# WORK TO COMPLETE:
Could you retype every line below exactly, omitting the images?

═════ DATA SUPPLIED

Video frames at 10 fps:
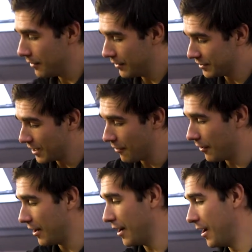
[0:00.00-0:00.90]
This
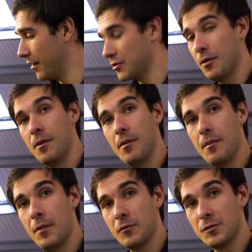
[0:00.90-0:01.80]
area here has got
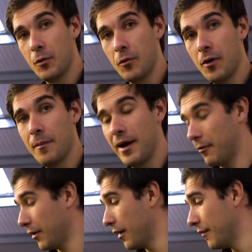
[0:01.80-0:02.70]
multiple
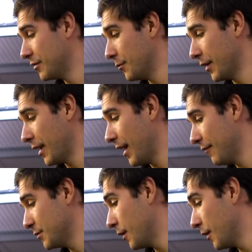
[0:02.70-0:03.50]
compound curves that we're going to have to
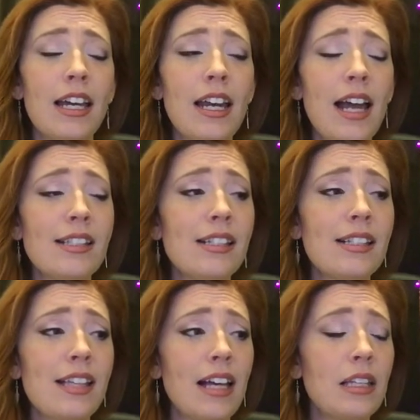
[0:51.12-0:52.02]
hasn't
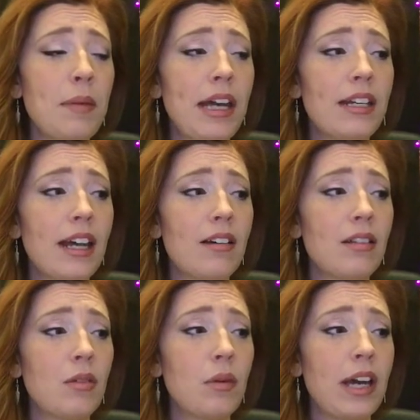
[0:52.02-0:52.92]
exactly panned
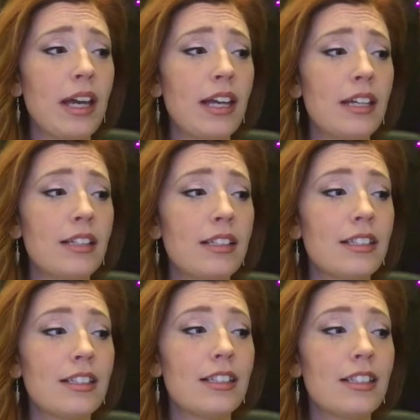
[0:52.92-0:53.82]
out the way
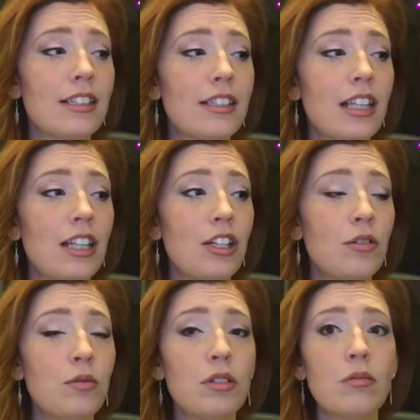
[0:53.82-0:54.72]
that
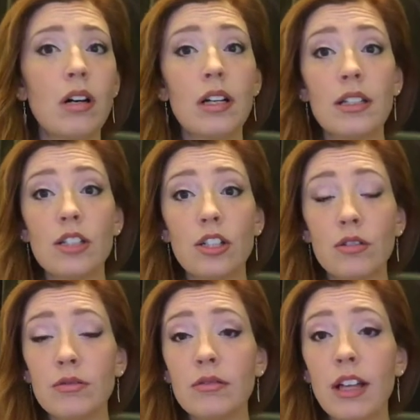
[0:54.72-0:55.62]
you would want it
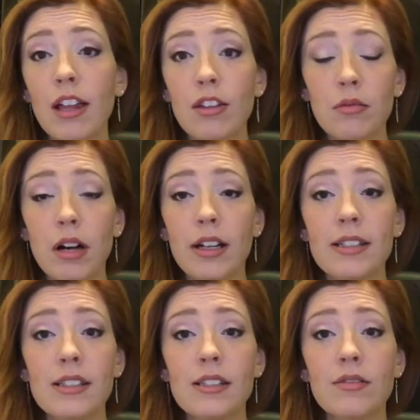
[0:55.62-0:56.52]
to,
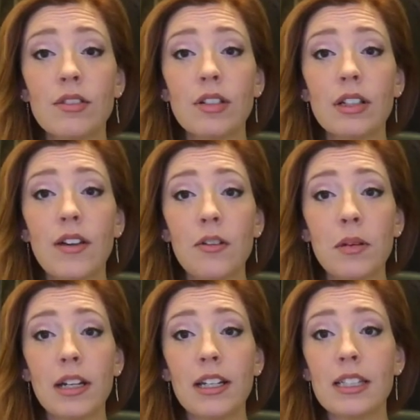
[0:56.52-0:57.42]
health-wise, for
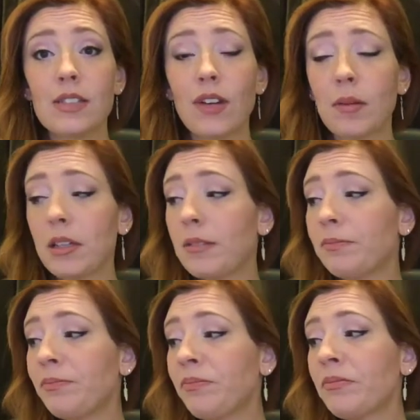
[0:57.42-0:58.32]
everybody in this family.
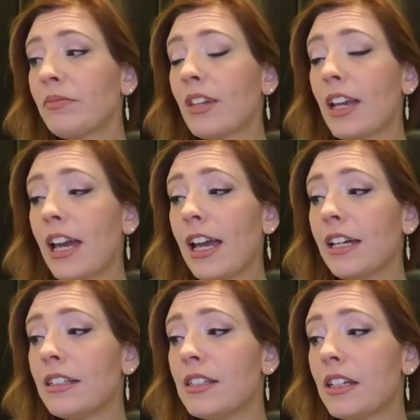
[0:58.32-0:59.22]

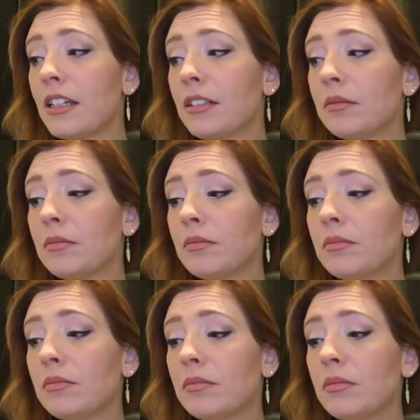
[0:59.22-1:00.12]
And
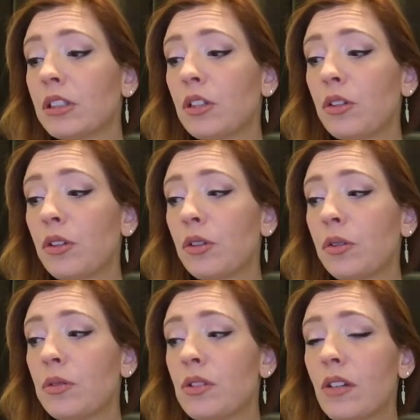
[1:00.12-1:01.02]
we're going
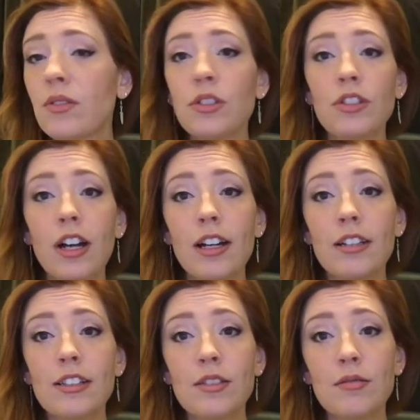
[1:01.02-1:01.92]
through several
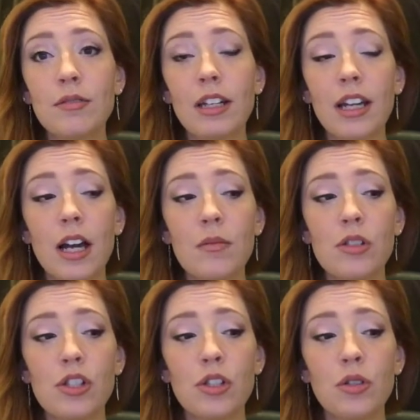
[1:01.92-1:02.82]
trials when it
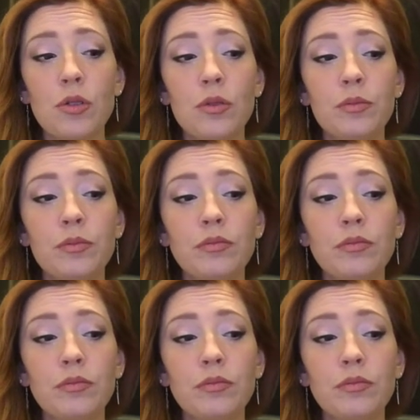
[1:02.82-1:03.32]
comes to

══════════

# SOLUTION TO THIS EXERCISE:
Video frames at 10 fps:
[0:00.00-0:00.90]
This
[0:00.90-0:01.80]
area here has got
[0:01.80-0:02.70]
multiple
[0:02.70-0:03.50]
compound curves that we're going to have to
[0:51.12-0:52.02]
hasn't
[0:52.02-0:52.92]
exactly panned
[0:52.92-0:53.82]
out the way
[0:53.82-0:54.72]
that
[0:54.72-0:55.62]
you would want it
[0:55.62-0:56.52]
to,
[0:56.52-0:57.42]
health-wise, for
[0:57.42-0:58.32]
everybody in this family.
[0:58.32-0:59.22]

[0:59.22-1:00.12]
And
[1:00.12-1:01.02]
we're going
[1:01.02-1:01.92]
through several
[1:01.92-1:02.82]
trials when it
[1:02.82-1:03.32]
comes to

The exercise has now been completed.